Et sans les paradis artificiels, il n'y aurait que la Terre, que la Terre et le ciel et les nuages et un peu de vent autour et des herbes sous les pieds nus et des rhododendrons dessous. Ça ne serait que la Terre, que la Terre sans l'enfer et sans toi, sans personne et sans rien. Rien qu'un peu d'ombre dans le ciel bleu, les arcanes du rêve dans un sommeil immense, à l'ombre de tes yeux. C'est dans ta solitude, quand tu penses, quand tu rêves au fond du gouffre amer, c'est dans ta solitude que tu prêches le silence, quand tu penses, quand tu penses au plus loin du désert.

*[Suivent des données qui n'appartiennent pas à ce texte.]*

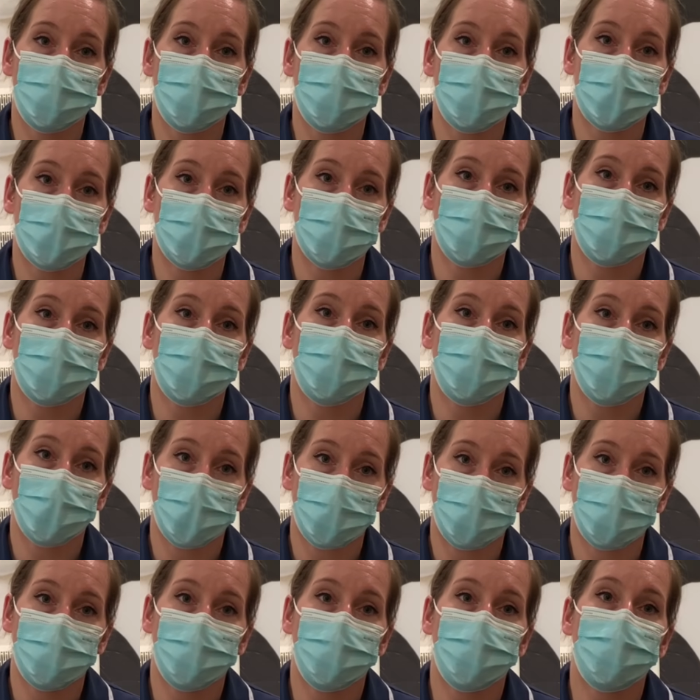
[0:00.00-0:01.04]
knees and
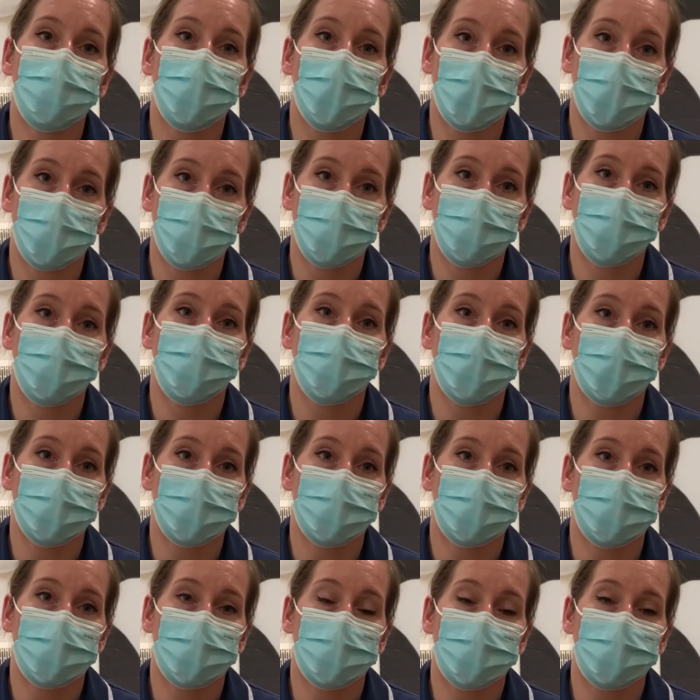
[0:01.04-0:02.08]
toes are all
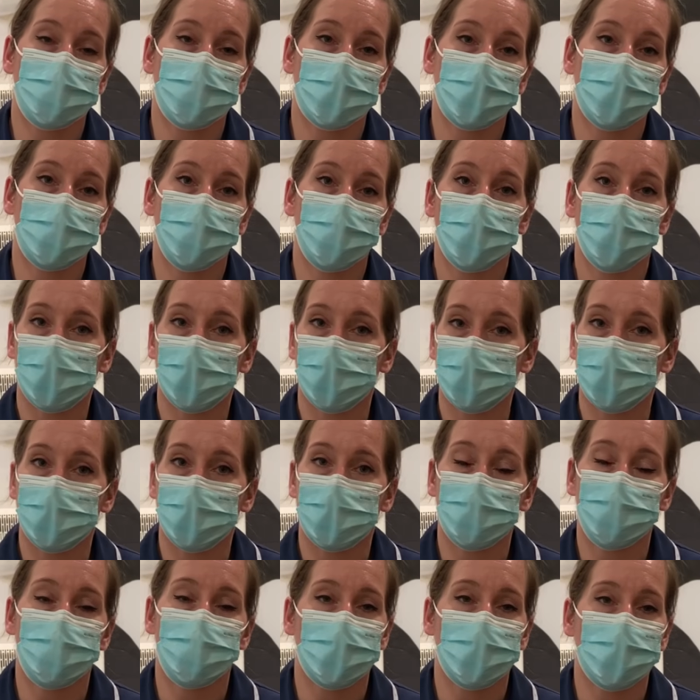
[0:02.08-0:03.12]
facing the same way
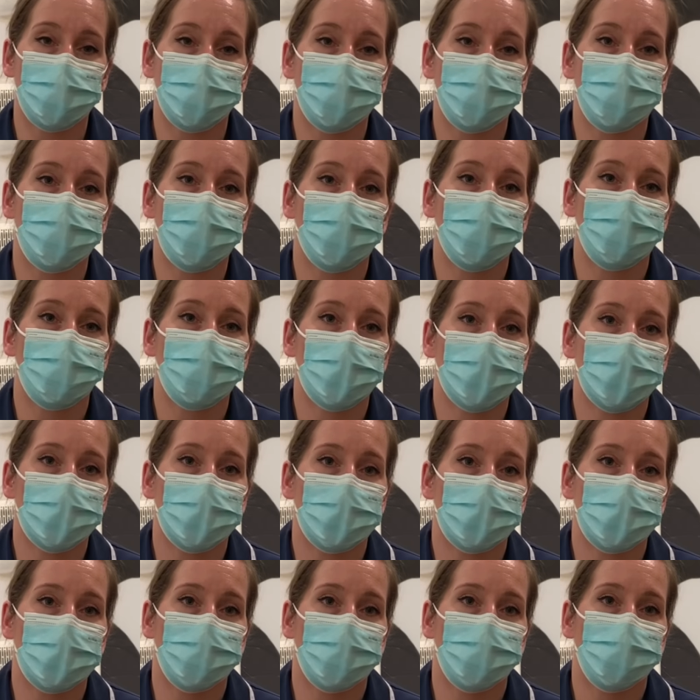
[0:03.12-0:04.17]
and baby's not feeding
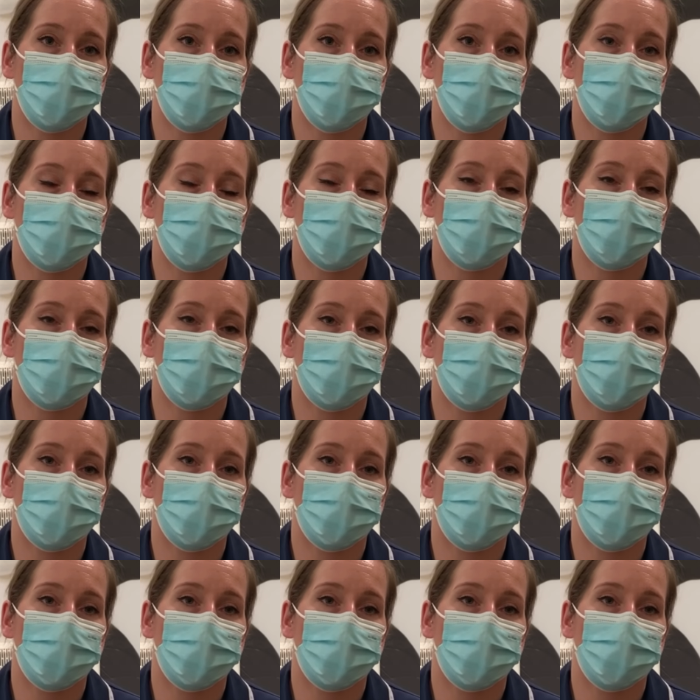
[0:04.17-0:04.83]
in a twist.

C'est la colombe du matin et la pervenche du soir, le bleu lavande odorant et la teinte du berger, l'heure lumineuse et douce, le citron, l'olivier, quand les lauriers-roses descendent et le romarin embaume, alors toutes les passions reviennent vers le soir, vers le soir et les temps s'illuminent de tes baisers pluvieux.
Sonne, sonne la musique du soir et la nuit immobile où dansent les ténèbres et les étoiles brunes, la lune sauvage et rousse.